Experimental program
Comparison scheme
Effect test

Embodiment 1

[0031] 1) Choose 10kg of high-quality soybeans and soak them in 20kg of water for 7 hours; peel 2.0Kg of yam, wash, powder and foam, set aside;

[0032] 2) Drain the soy beans with a stopper, use a soymilk machine to beat the drained foamed soy beans into soy milk, boil the soy milk for half an hour, and cook for another 10 minutes after boiling;

[0033] 3) Mix soy milk with 0.4kg sauerkraut juice;

[0034] 4) Stir evenly with yam froth and dotted soy milk, add 0.15 kg of gypsum, and pack it with gauze for 5 hours to control the moisture content of tofu at 60%-80%;

[0035] 5) Put the pressed tofu into the oven and bake.

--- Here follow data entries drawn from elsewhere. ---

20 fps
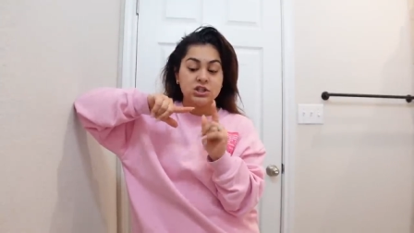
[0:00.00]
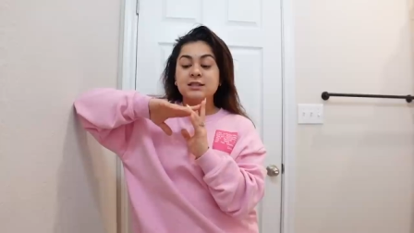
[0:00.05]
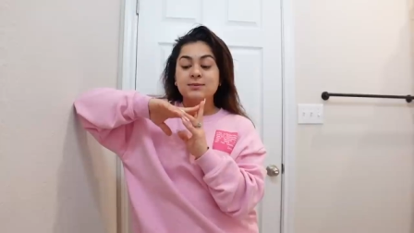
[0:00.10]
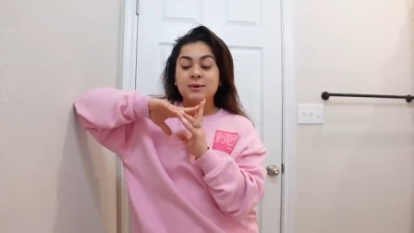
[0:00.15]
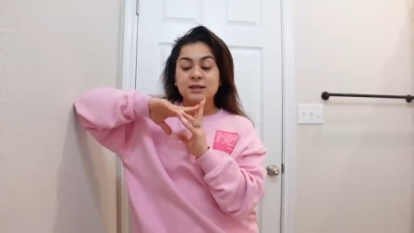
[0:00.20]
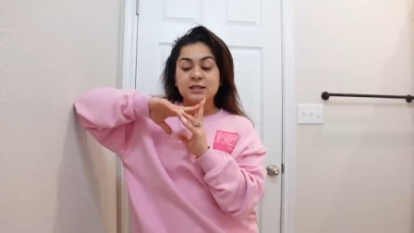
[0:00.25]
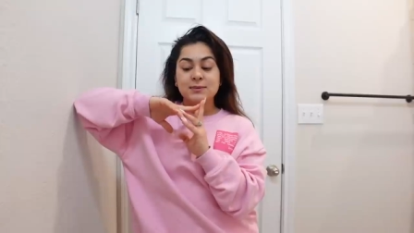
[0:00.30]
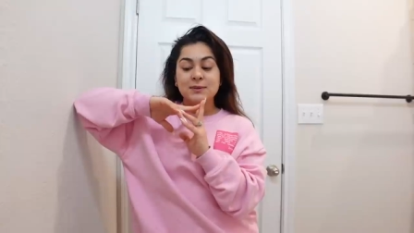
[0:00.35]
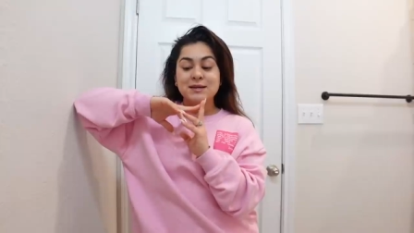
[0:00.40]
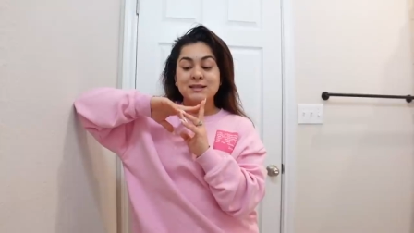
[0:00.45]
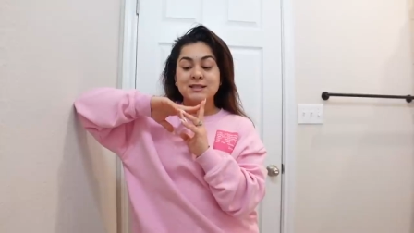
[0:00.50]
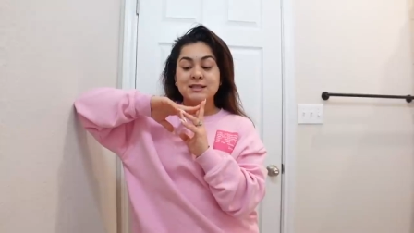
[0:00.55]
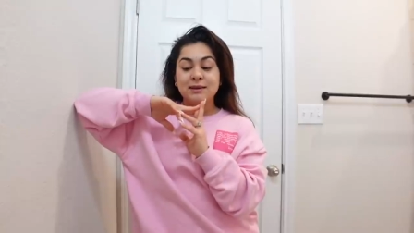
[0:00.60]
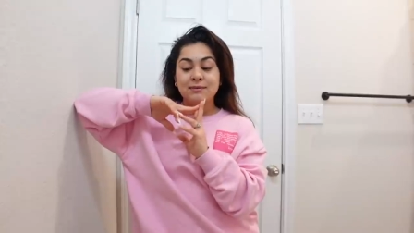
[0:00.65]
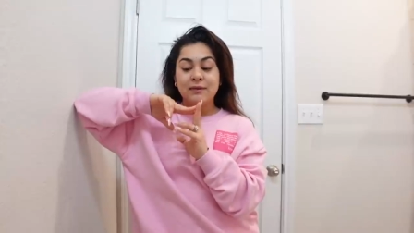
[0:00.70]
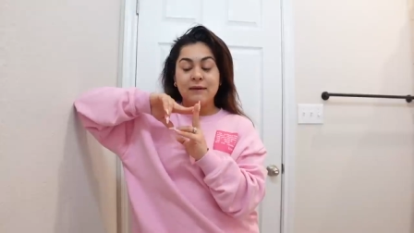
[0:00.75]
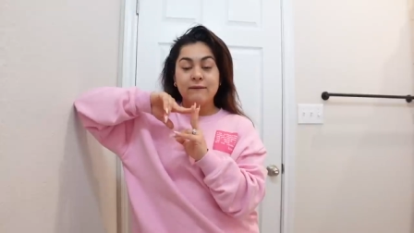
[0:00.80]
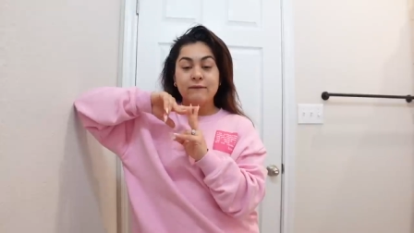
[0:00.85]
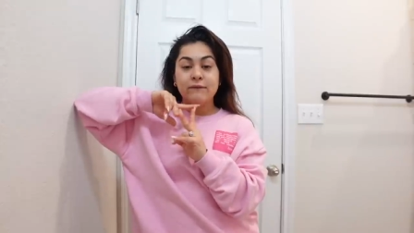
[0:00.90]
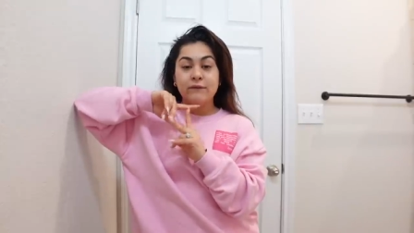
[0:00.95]
It's about to be
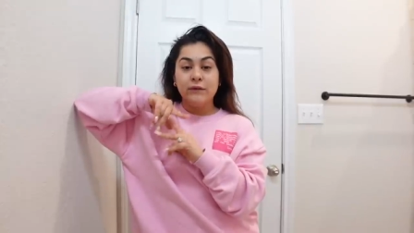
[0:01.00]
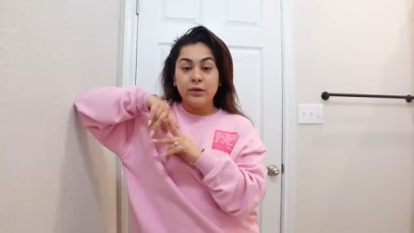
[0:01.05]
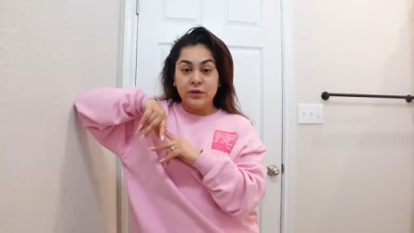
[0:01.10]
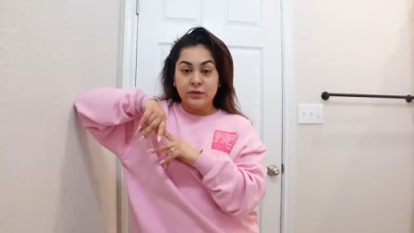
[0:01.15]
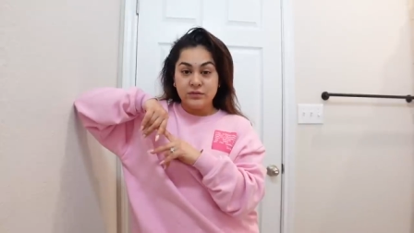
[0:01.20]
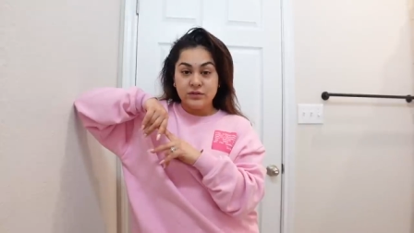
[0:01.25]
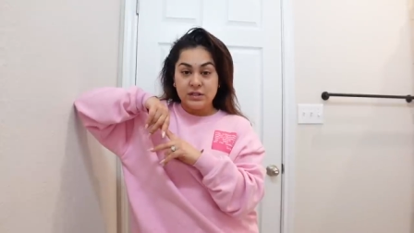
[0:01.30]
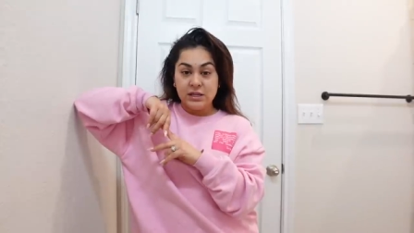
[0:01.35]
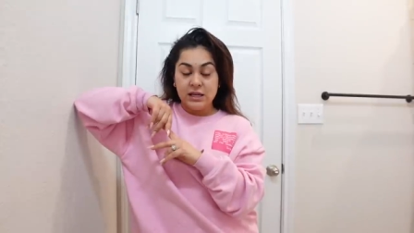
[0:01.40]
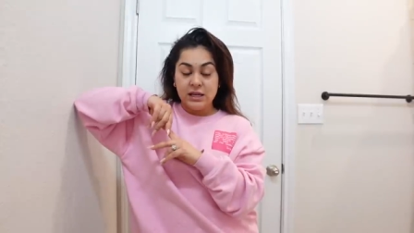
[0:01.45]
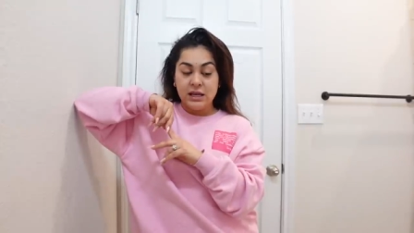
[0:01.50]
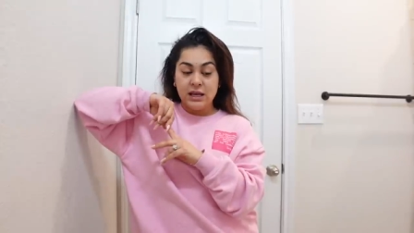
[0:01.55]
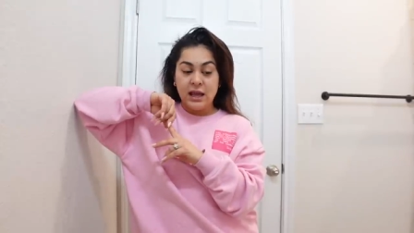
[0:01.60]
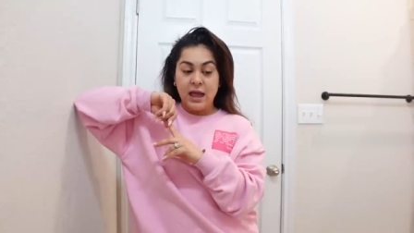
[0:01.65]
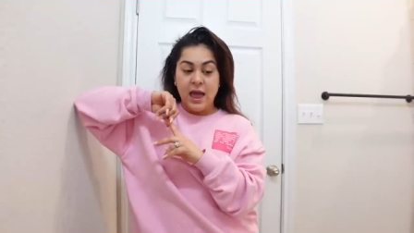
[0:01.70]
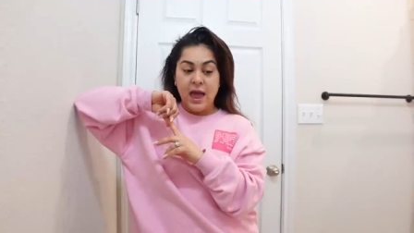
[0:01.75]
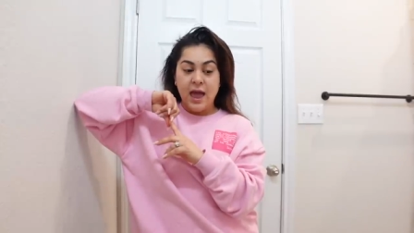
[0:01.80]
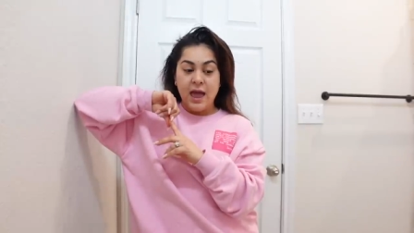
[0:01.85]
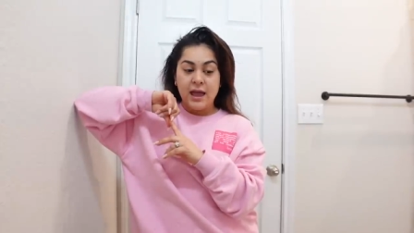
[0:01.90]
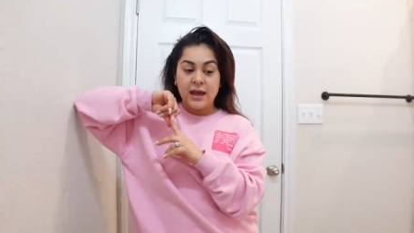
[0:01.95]
seven fifty
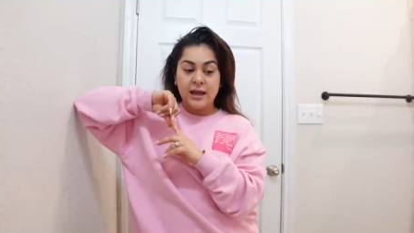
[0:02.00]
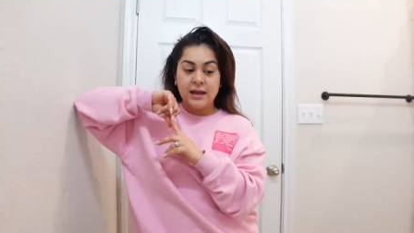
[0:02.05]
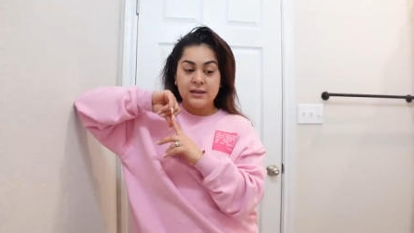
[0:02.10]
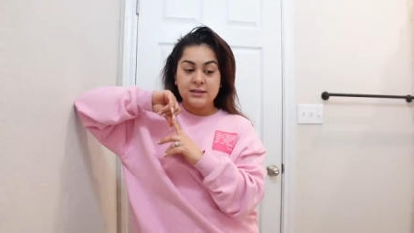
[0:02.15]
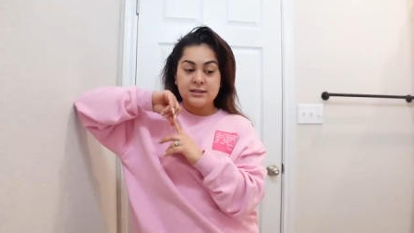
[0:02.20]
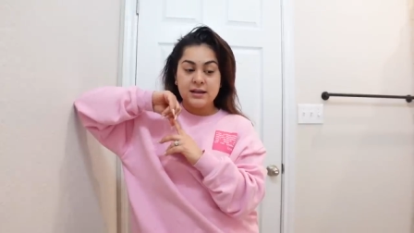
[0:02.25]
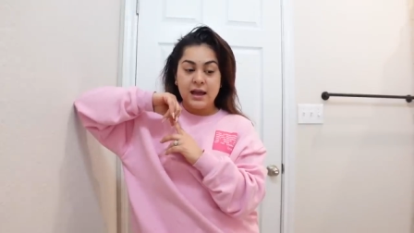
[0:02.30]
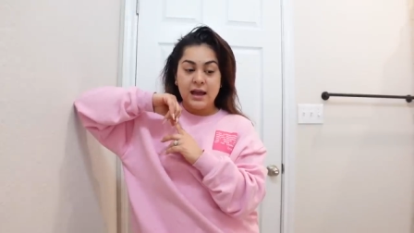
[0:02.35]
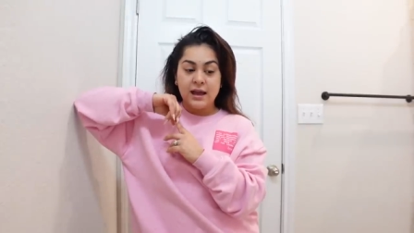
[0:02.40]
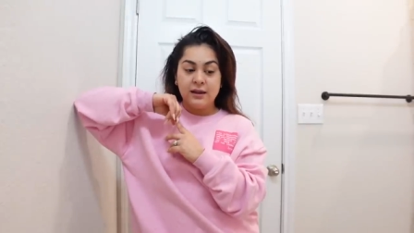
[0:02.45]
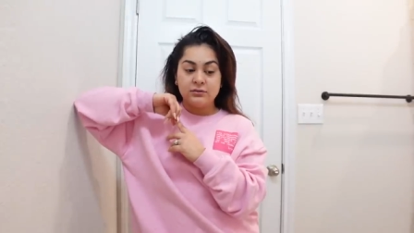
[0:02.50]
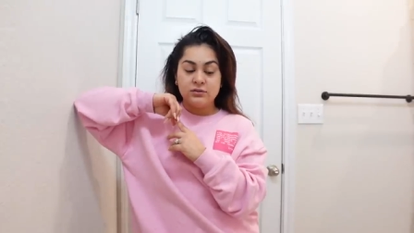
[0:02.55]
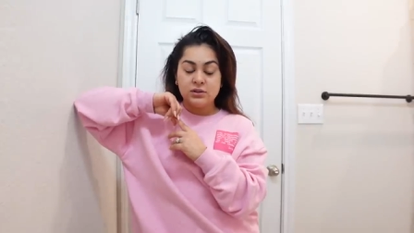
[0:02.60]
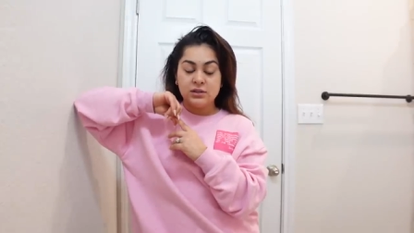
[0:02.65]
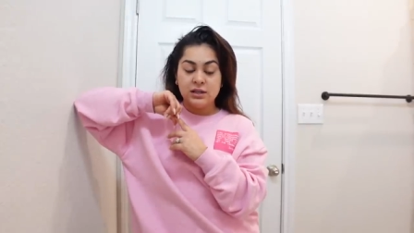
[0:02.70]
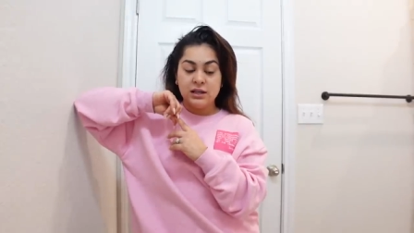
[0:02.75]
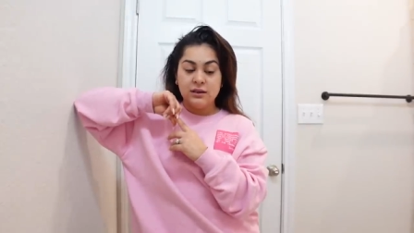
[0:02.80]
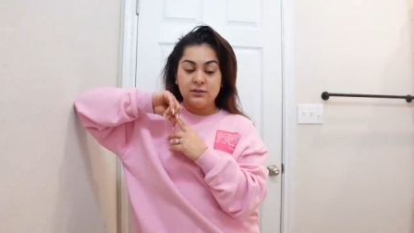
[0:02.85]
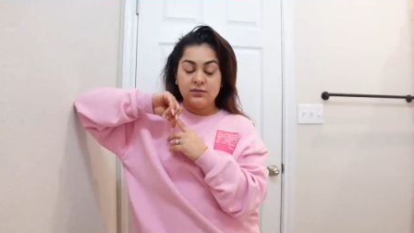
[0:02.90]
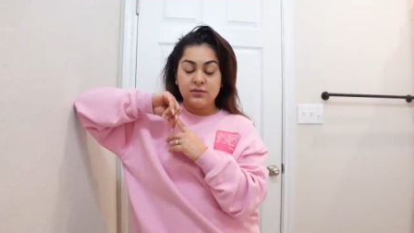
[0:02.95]
and I have to
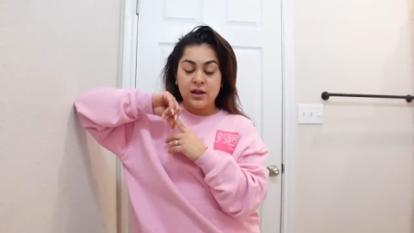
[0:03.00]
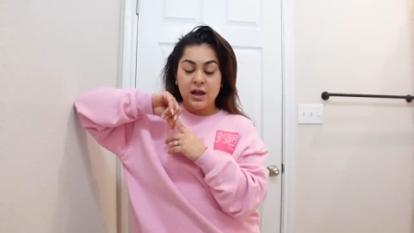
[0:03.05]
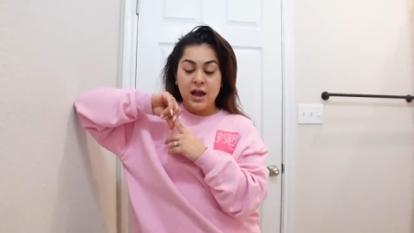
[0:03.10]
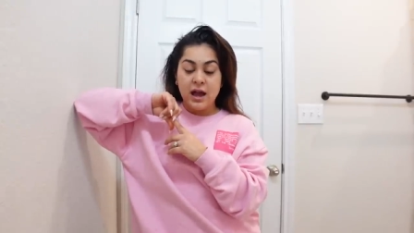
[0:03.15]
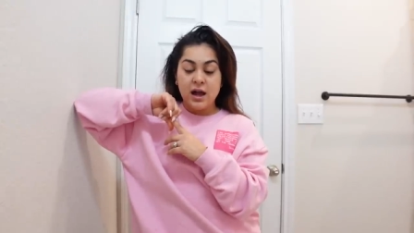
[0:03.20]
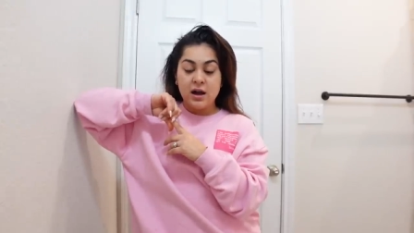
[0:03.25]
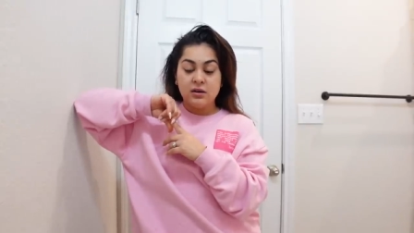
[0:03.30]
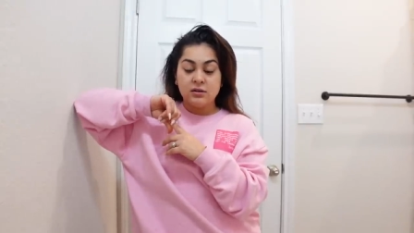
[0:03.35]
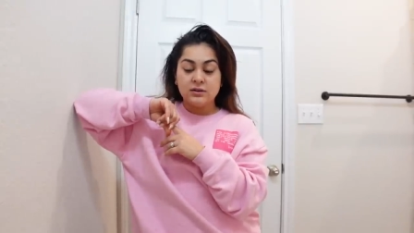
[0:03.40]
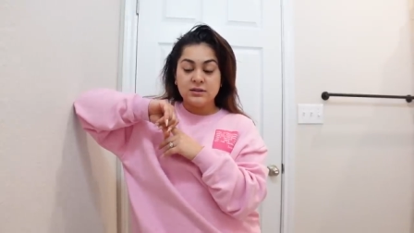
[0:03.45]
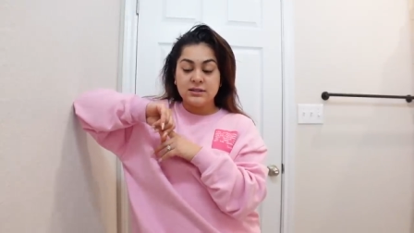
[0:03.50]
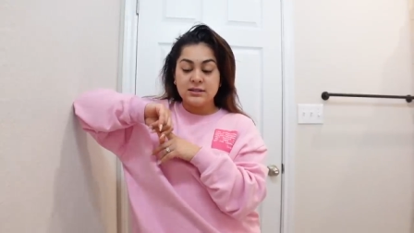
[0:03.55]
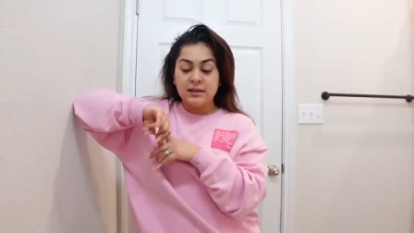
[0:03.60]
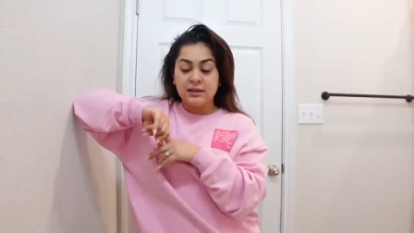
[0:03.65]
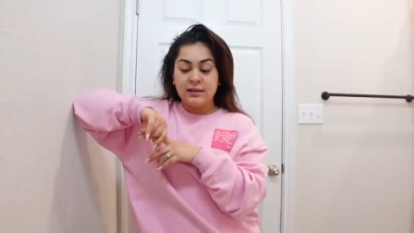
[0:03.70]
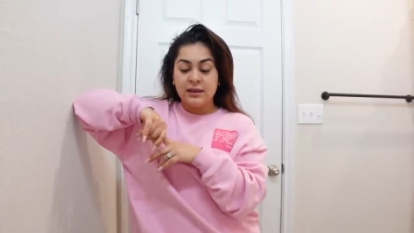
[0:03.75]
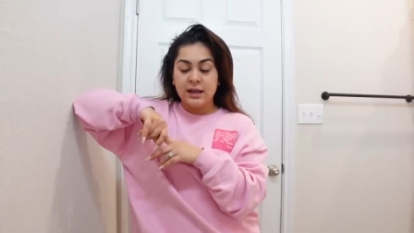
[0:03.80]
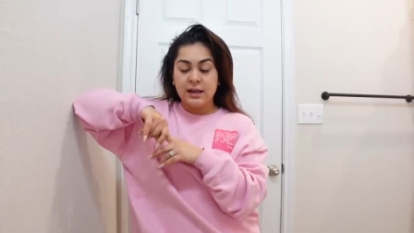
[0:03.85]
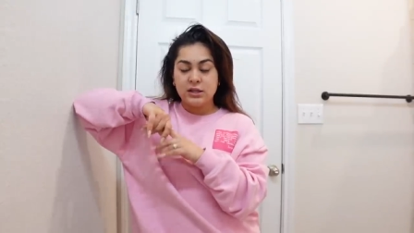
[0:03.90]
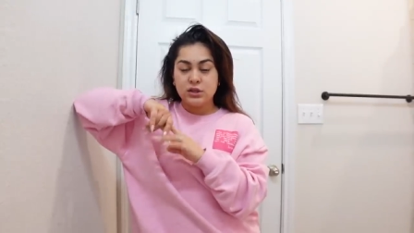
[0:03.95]
leave the house
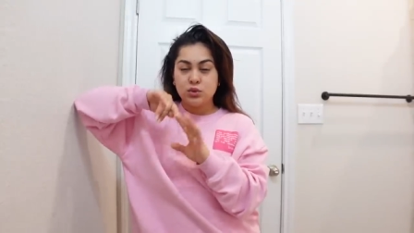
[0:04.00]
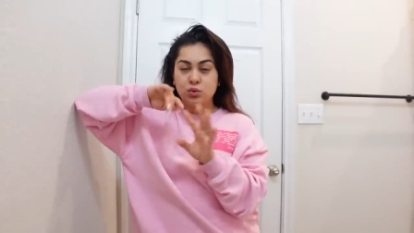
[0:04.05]
in like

The conditions for baking in the oven are: the temperature is 70-85℃, and the vacuum is 0.02~0.04MPa for 1.5 hours; turn off the vacuum, do not vent, continue Bake at 55-75°C for 0.5 hours, and control the moisture of dried tofu at 20%-28%;

[0036] 6) Cook with 2.0Kg of chili pepper, 5.0Kg of rapeseed oil, add 0.2kg of Chinese pepper, 0.2kg of pepper, 0.3kg of star a...

Embodiment 2

[0039] 1) Choose 10kg of high-quality soybeans and soak them in 30kg of water for 5 hours; wash 2.5Kg of yam, smash into foam, and set aside;

[0040] 2) Drain the soy beans with a stopper, use a soymilk machine to beat the drained foamed soy beans into soy milk, boil the soy milk for half an hour, and cook for another 10 minutes after boiling;

[0041] 3) Mix soy milk with 0.45kg of sauerkraut juice;

[0042] 4) Stir evenly with yam froth and dotted soy milk, add 0.2kg gypsum, pack it with gauze for 6 hours, and control the moisture content of tofu at 60%-80%;

[0043] 5) Put the pressed tofu into the oven and bake. The baking conditions in the oven are: temperature is 70-85℃, vacuum degree is 0.02~0.04MPa and bake for 1.1 hours; turn off the vacuum, do not vent, continue Bake at 55-75°C for 0.5 hours, and control the moisture of dried tofu at 20%-28%;

[0044] 6) Cook with 1.8Kg of chili pepper, 5.0Kg of rapeseed oil, add 0.2kg of Chinese pepper, 0.2kg of pepper, 0.3kg of star anise,...

Embodiment 3

[0047] 1) Choose 10kg of high-quality soybeans and soak them in 40kg of water for 6 hours; wash 2.2Kg of yam, smash into foam, and set aside;

[0048] 2) Drain the soy beans with a stopper, use a soymilk machine to beat the drained foamed soy beans into soy milk, boil the soy milk for half an hour, and cook for another 10 minutes after boiling;

[0049] 3) Mix soy milk with 0.5kg sauerkraut juice;

[0050] 4) Stir evenly with yam froth and dotted soy milk, add 0.1 kg of gypsum, and pack it with gauze for 7 hours to control the moisture content of tofu at 60%-80%;

[0051] 5) Put the pressed tofu into the oven and bake. The conditions for baking in the oven are: the temperature is 70-85℃, and the vacuum is 0.02~0.04MPa for 1.4 hours; turn off the vacuum, do not vent, continue Bake at 55-75°C for 0.5 hours, and control the moisture of dried tofu at 20%-28%;

[0052] 6) Cook with 1.5Kg of chili and 5.0Kg of rapeseed oil, then add 0.2kg of Chinese pepper, 0.2kg of pepper, 0.3kg of star ani...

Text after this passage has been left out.